Whether the observed male excess in leptospirosis surveillance data is due to differential exposure, severity or both remains debatable, but both point to male gender as the higher risk group. However, gender differences in health care access or health care-seeking behaviour should also be considered. As surveillance data reflect only those cases that seek health care, any difference between the genders in health care accessibility (e.g. men have better access due to transportation or for financial reasons) or health care-seeking behaviour (e.g. men seek health care more often than women) would directly affect the surveillance data.
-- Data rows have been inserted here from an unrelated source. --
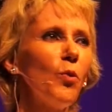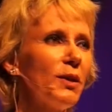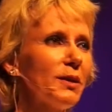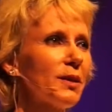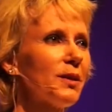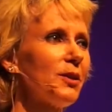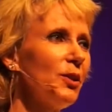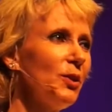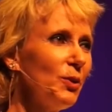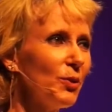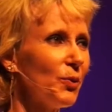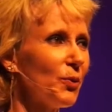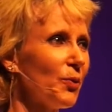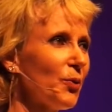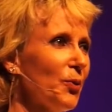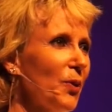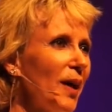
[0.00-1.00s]
what to
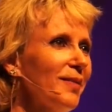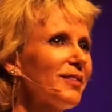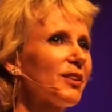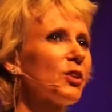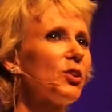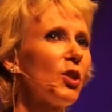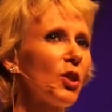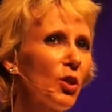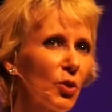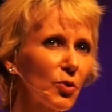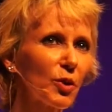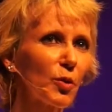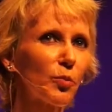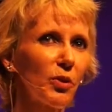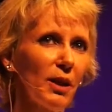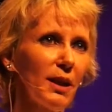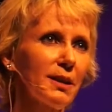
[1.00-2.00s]
do. You have to learn
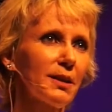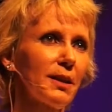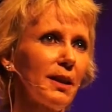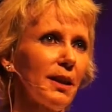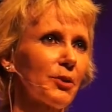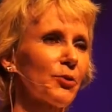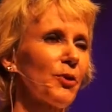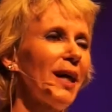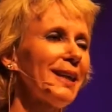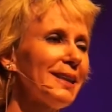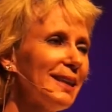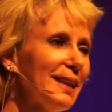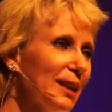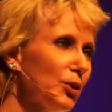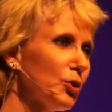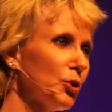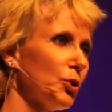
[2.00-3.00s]
the process. So I
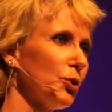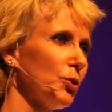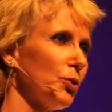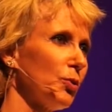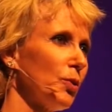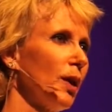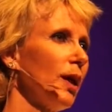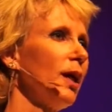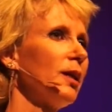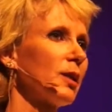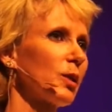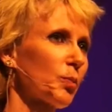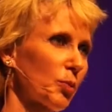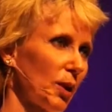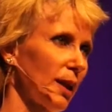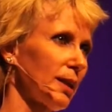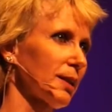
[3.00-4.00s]
teach you the
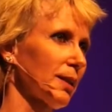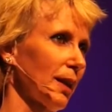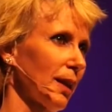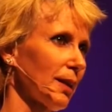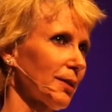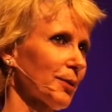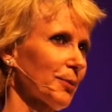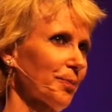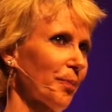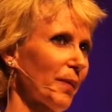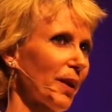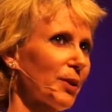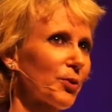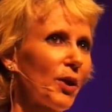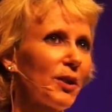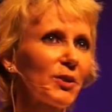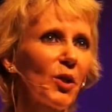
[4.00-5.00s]
process.
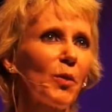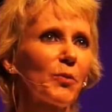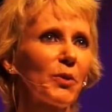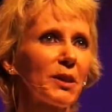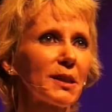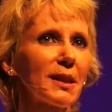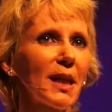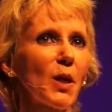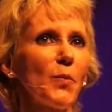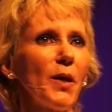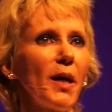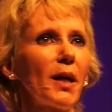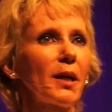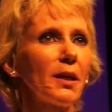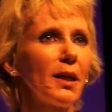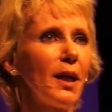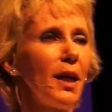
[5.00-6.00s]
So that's all I'm going to say
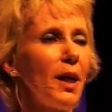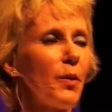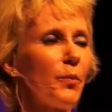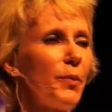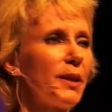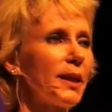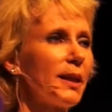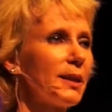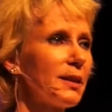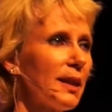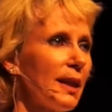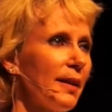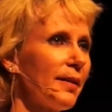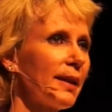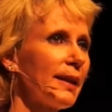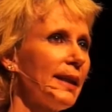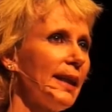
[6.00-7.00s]
about it. Because
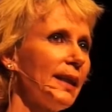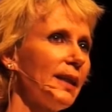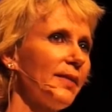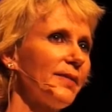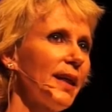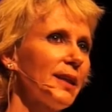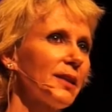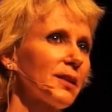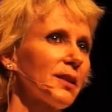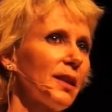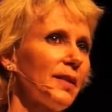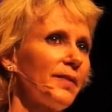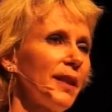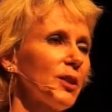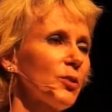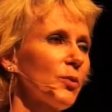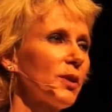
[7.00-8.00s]
again, if
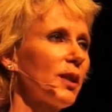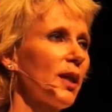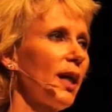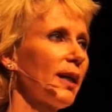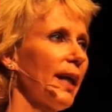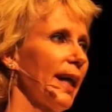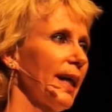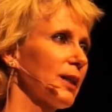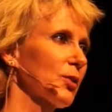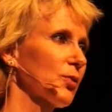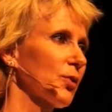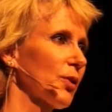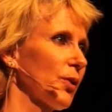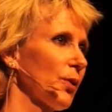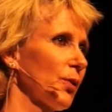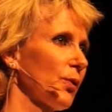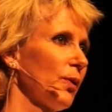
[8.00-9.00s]
that's what God has for
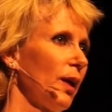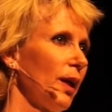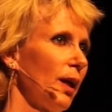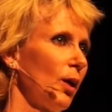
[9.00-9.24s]
you,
For example, while there is an excess of male leptospirosis cases reported from India, a pattern traditionally linked to their greater occupational exposure,10 India is also among the lowest ranked nations in terms of gender equity.11 As some Indian women have a lack of education and the financial means to access and use health care,11 female leptospirosis cases may be underestimated in these settings. For example, among 143 patients affected by a leptospirosis outbreak in Orissa, India, while men compared to women had a higher attack rate (6.8% versus 4.9%, respectively) and proportion of cases hospitalized (50% versus 40%, respectively), the case fatality rate was significantly lower in males than in females (2% versus 16%, respectively).12 Conversely, in other settings, there may be lower health care-seeking behaviour by men, such that the incidence among men may be underestimated.13
Interpretations based on observed sex/gender distributions from surveillance data require careful thought, as there are important implications for public health actions. If the male excess in leptospirosis cases can be validly attributed to their occupational/recreational exposures, focusing public health efforts on reducing those exposures would be important. If, on the other hand, males have a more severe clinical outcome post-infection, emphasizing early and proper treatment for men might be important. However, if access to health care by women is known to be a concern for the population, one should interpret the reported sex distribution being mindful of such context. We hope that adopting a more gender-sensitive approach will assist all of us in public health practice to interpret surveillance data thoughtfully and to be mindful of the possible gender-related context of the reported numbers. Public health responses that follow such careful interpretation could enhance the efficiency and effectiveness of our actions.
Conflicts of Interest
This study was undertaken as part of routine activities of the World Health Organization Regional Office for the Western Pacific.
The authors would like to thank Dr Tamano Matsui for reviewing the manuscript.